Work to be completed:
Please output every line of the material as it stands, without the pictures.

Data:
<<<<

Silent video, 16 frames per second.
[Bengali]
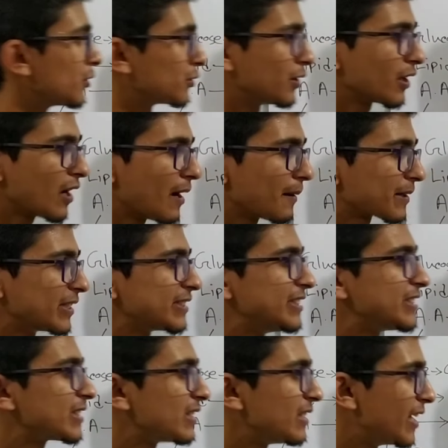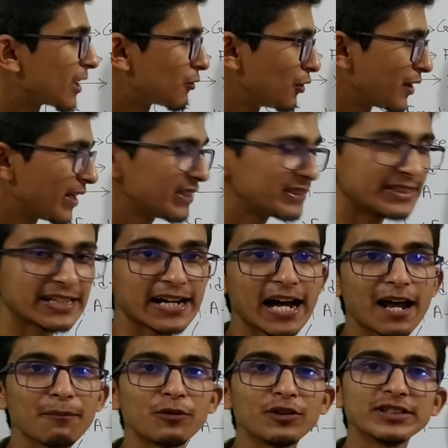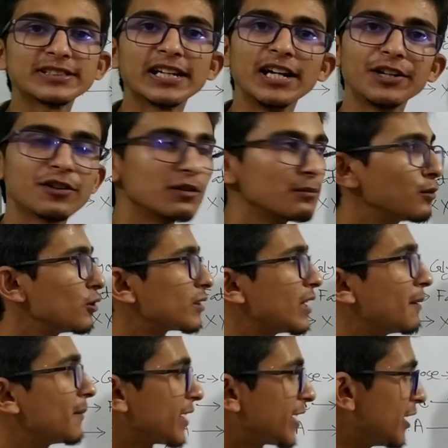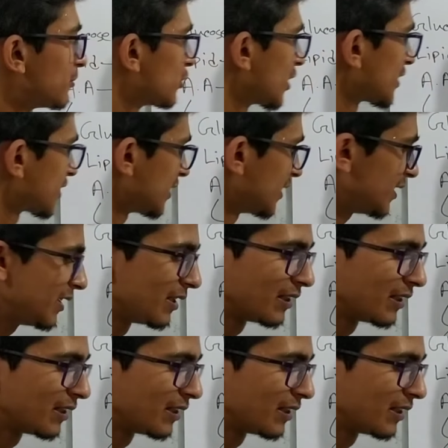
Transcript: তো দেখো একটা জিনিস ক্লিয়ার করে নেই যে কার্বন স্কেলেটন বলতে আমরা কি বোঝাচ্ছি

>>>>

Your response:
Silent video, 16 frames per second.
[Bengali]
Transcript: তো দেখো একটা জিনিস ক্লিয়ার করে নেই যে কার্বন স্কেলেটন বলতে আমরা কি বোঝাচ্ছি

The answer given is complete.